Therapeutic Family Visit
Approximately halfway through a student's process in the immersive wilderness experience, the team facilitates a family therapy day.
Day One - Family Workshop
A family therapist will conduct a five-hour family workshop. Depending on enrollments, this could be with multiple families (between two-four). During the workshop, you will:
Learn about how to regulate and understand CASA (Commitment, Attunement, Security, Acceptance) more effectively. You will have the opportunity to practice some things they will experience the next day in the field with your child.
Learn, and practice with other families. You will connect with other families at the workshop and feel less alone in this experience. Families are encouraged to stay connected after their time here at Deschutes, and many form strong bonds as they embark on this visit together.
Day two - Family therapy day in the field (two parts)
Part one: You will engage in an experiential activity with your child facilitated by a field instructor and supported by a family therapist. There will be both multifamily and single-family experiential activities. The multifamily activity could be, for example, an intro circle, where everyone meets and connects and shares something about themselves. Another example is the blindfolded hike, where parents are blindfolded, and your child leads you into the intro circle.
The experiential activity could include primitive skills such as shelter building or fire building, where the family works together and steps into communication and regulation as challenges surface.
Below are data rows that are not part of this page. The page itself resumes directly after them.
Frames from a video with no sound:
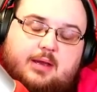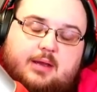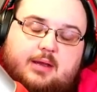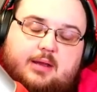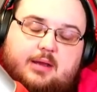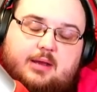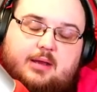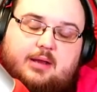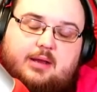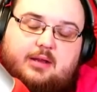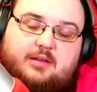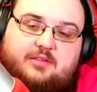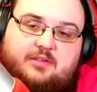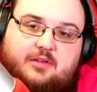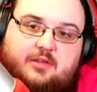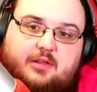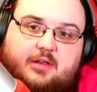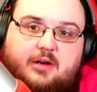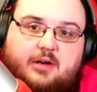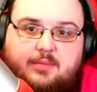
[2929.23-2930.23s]
it's a
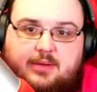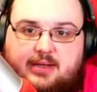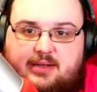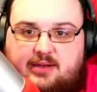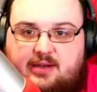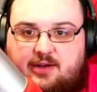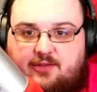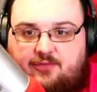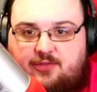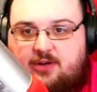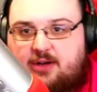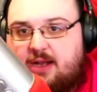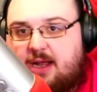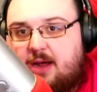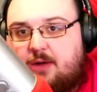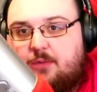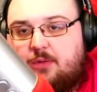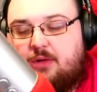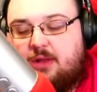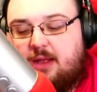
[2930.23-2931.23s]
little bit different now.
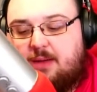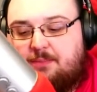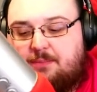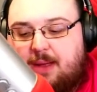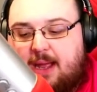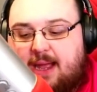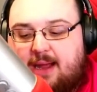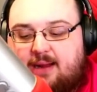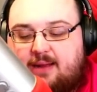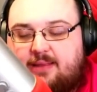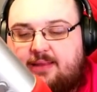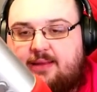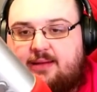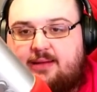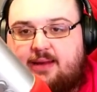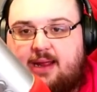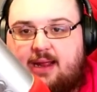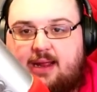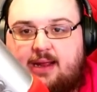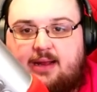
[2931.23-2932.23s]
We're like back in the
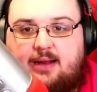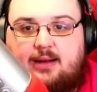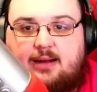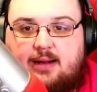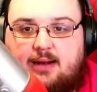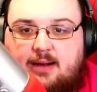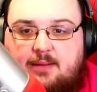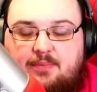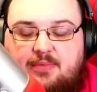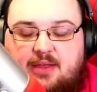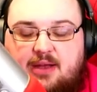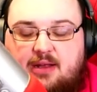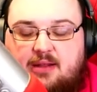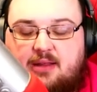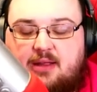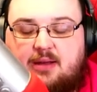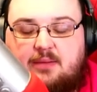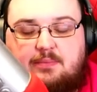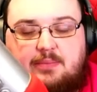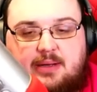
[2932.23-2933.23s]
day, and I'm thinking
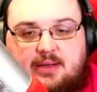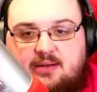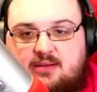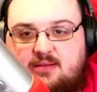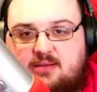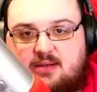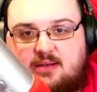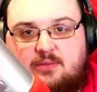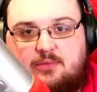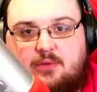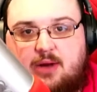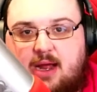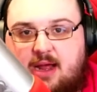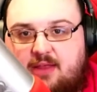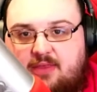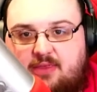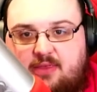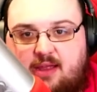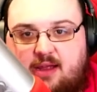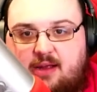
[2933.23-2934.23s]
like BC
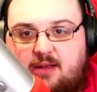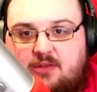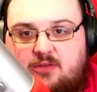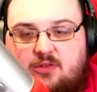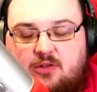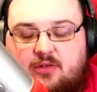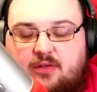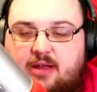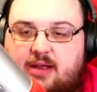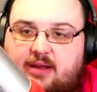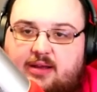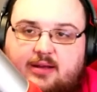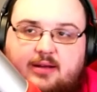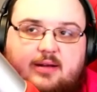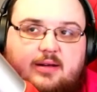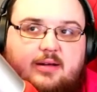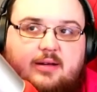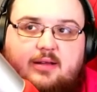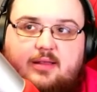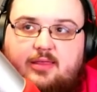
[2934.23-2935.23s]
Wrath days. So like,
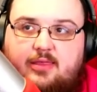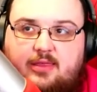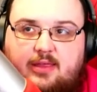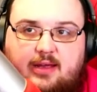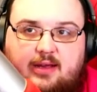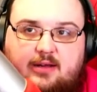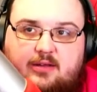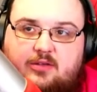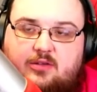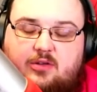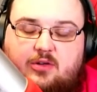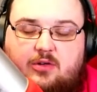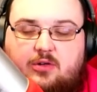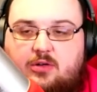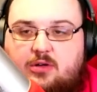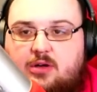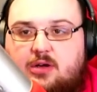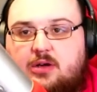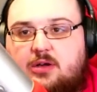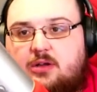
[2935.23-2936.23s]
think
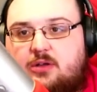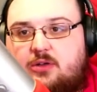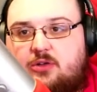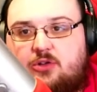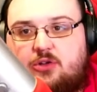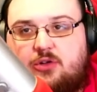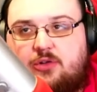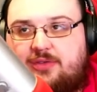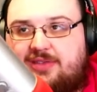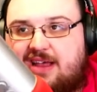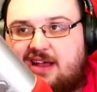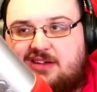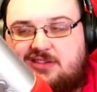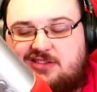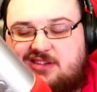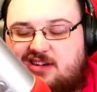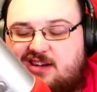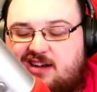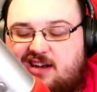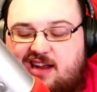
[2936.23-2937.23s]
circa
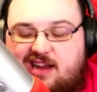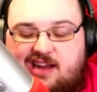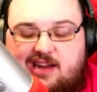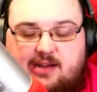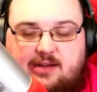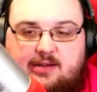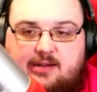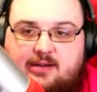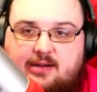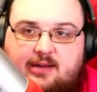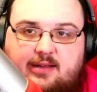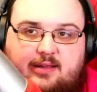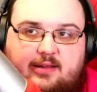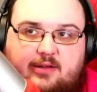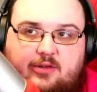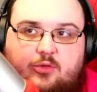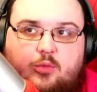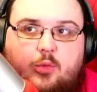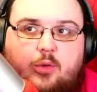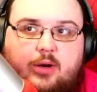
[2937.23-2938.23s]
2008 and I think
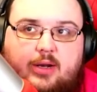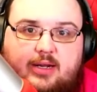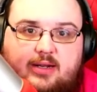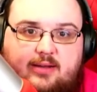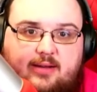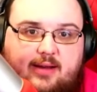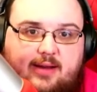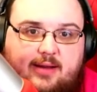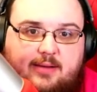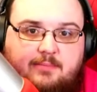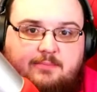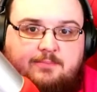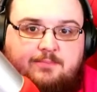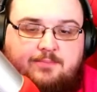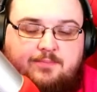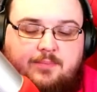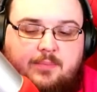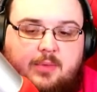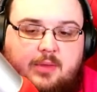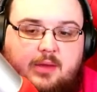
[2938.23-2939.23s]
2010.
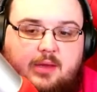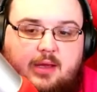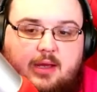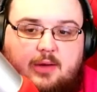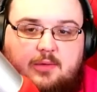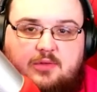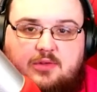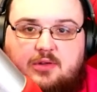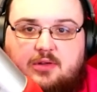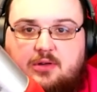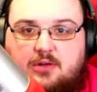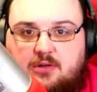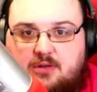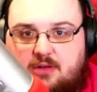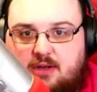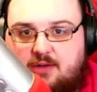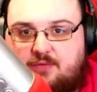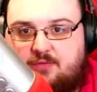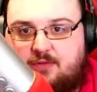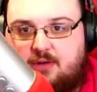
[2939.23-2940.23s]
It was a little
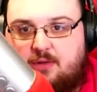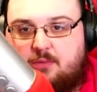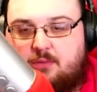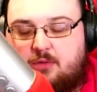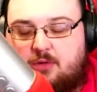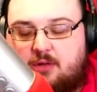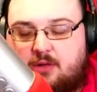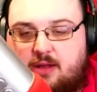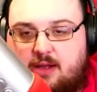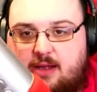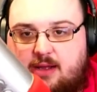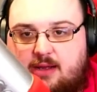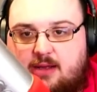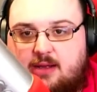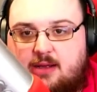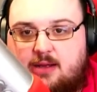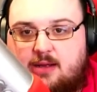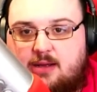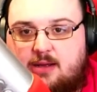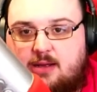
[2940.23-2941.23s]
different where like,
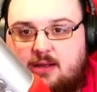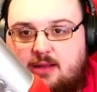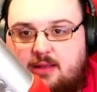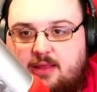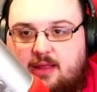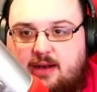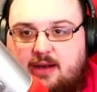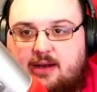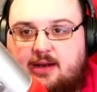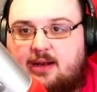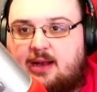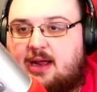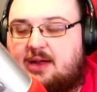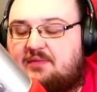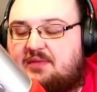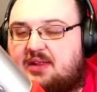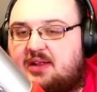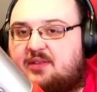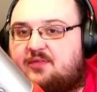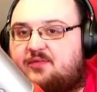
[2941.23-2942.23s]
they didn't have
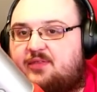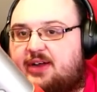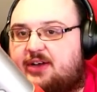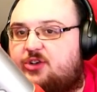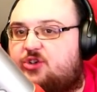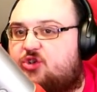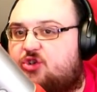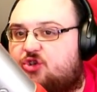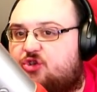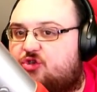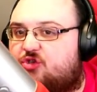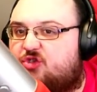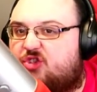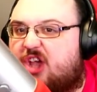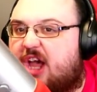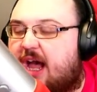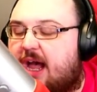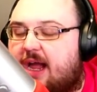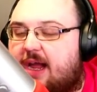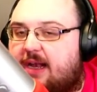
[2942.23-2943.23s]
the adventurer's
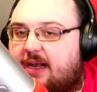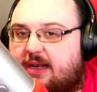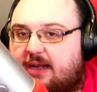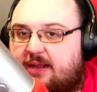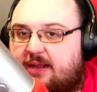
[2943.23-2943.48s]
guide in the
Part two: You will have a two-hour session with your child's primary therapist. A special closing ceremony follows this, and you then leave the field and head back to the office.
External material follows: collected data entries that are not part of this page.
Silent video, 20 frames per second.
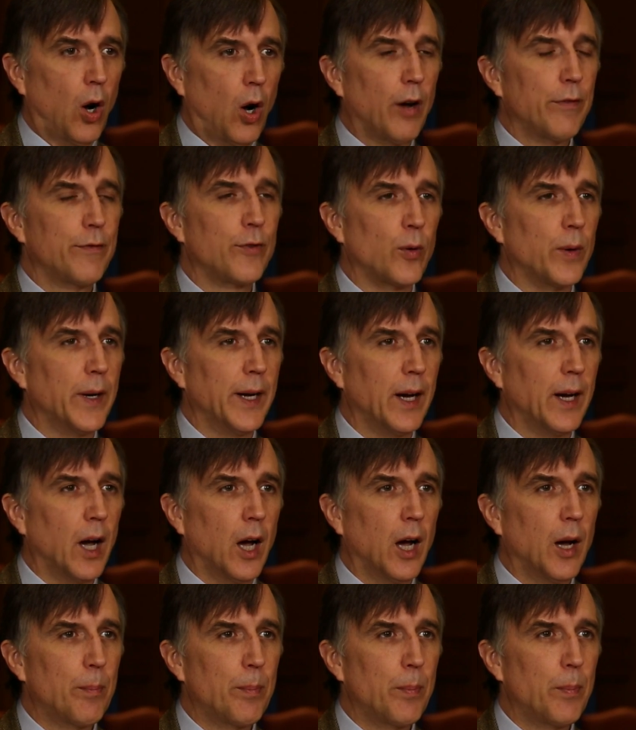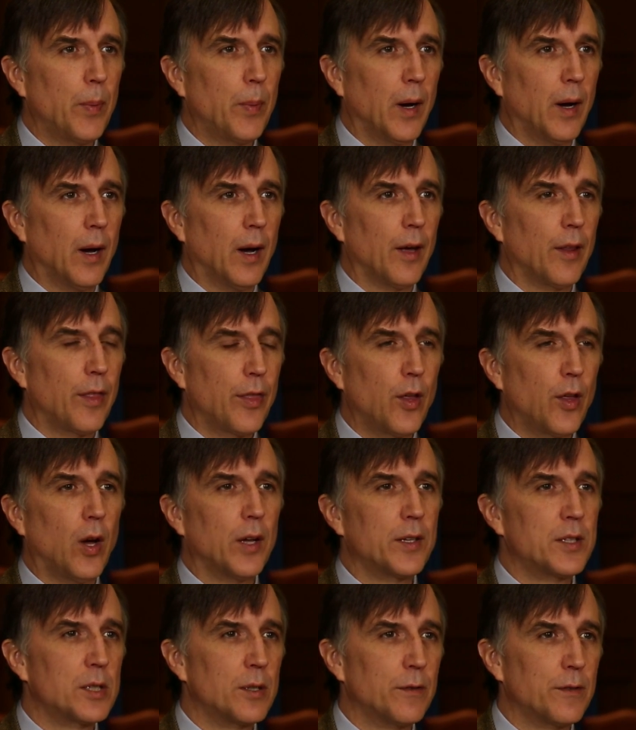offering up
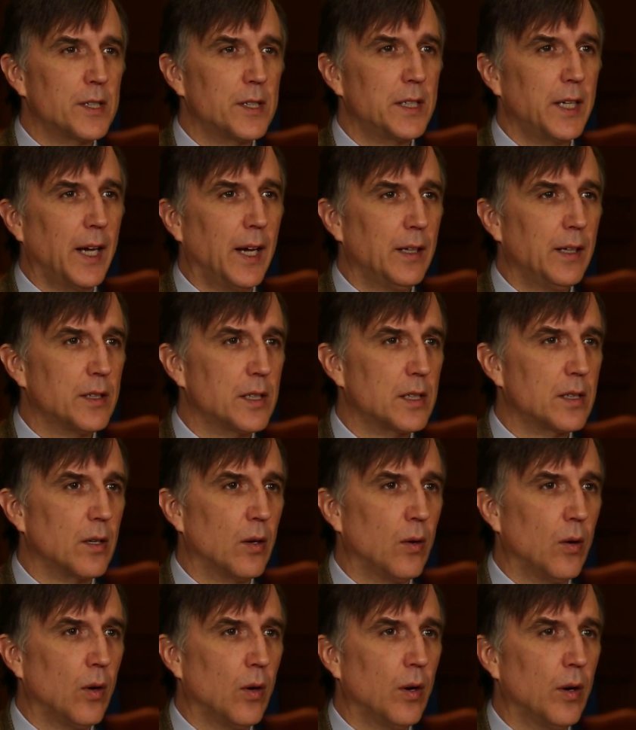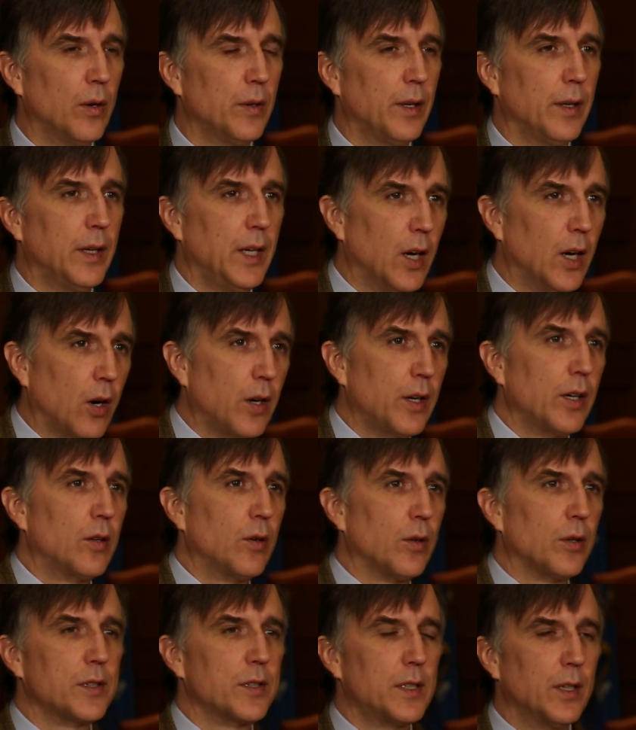thoughts of states on the
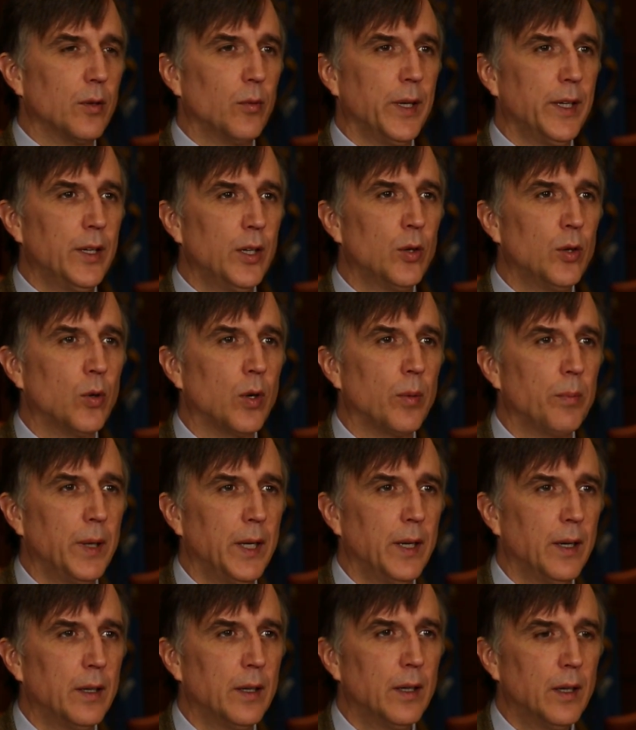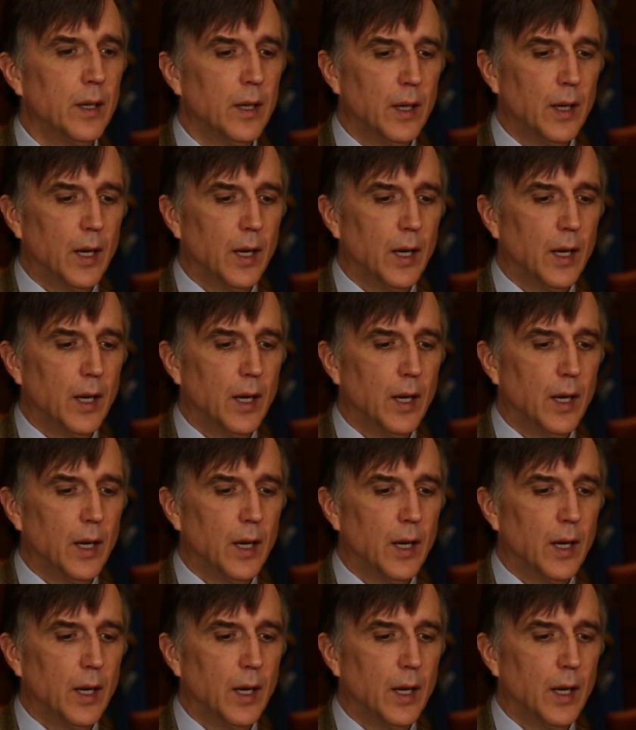articles that we knew were being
Family Services Therapeutic Approach/Relational Approach (The How)
The CASA Model is integral in stepping into the relationship with others and self. Everything Family Services does can be cradled into the framework of CASA.
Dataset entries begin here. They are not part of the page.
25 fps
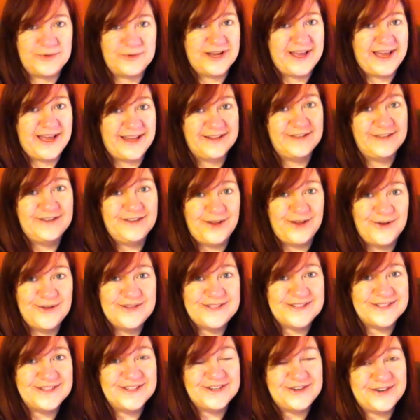We're getting
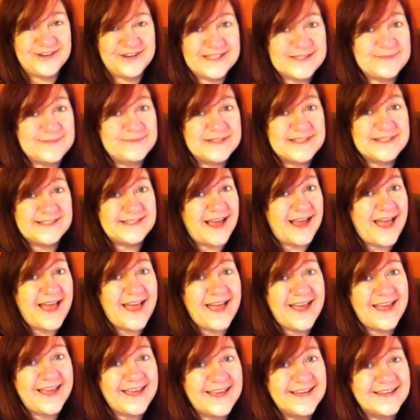closer to Christmas
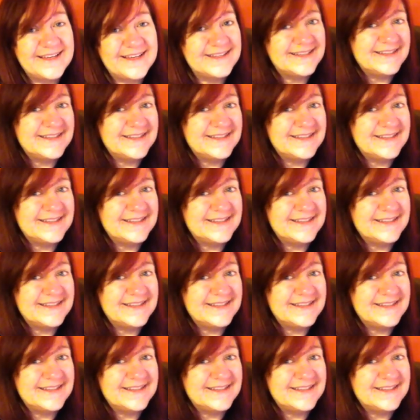Day.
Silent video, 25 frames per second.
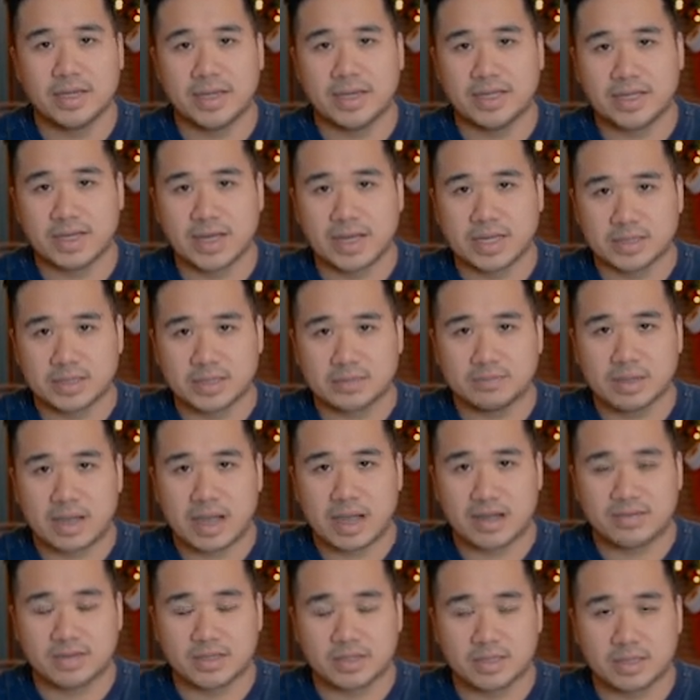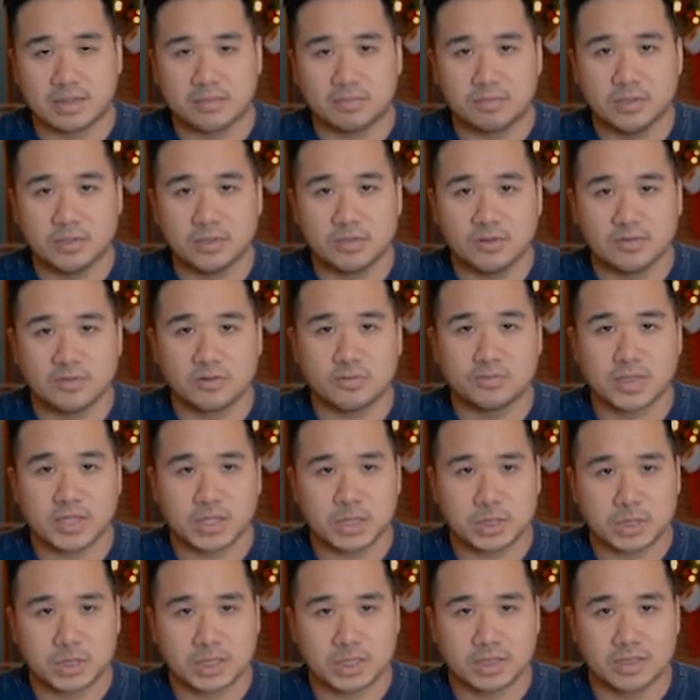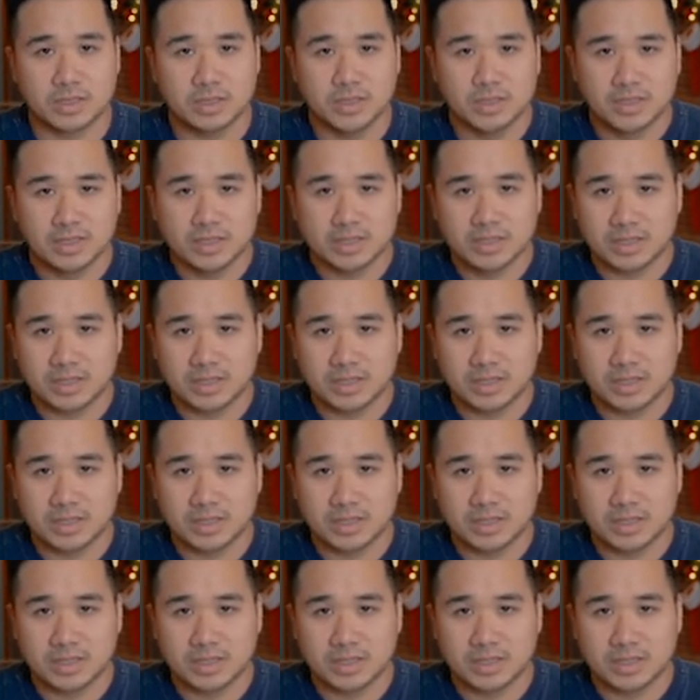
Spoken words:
and it ends up having a beautiful picture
- Commitment- Showing up for others or yourself. How can you be present in the family, with your partner or with yourself?
- Acceptance- Of the person, not the behavior. Where do you struggle to accept a person, how do you step into acceptance when values differ?
- Security- Creating healthy boundaries, establishing personal boundaries and how to uphold them to create safety in self and in relationships.
- Attunement- Being with self, being with loved ones, feeling with your loved one without fixing or changing
When we can step into these actions, we can learn how to co-regulate. When we can be co-regulated with, we feel seen, heard, understood, worthy- building self-esteem. When we build self-worth/ self-esteem we open the opportunity for self-regulation.
When we engage in family, couple or individual work within Family Services, we are working towards creating secure bonds.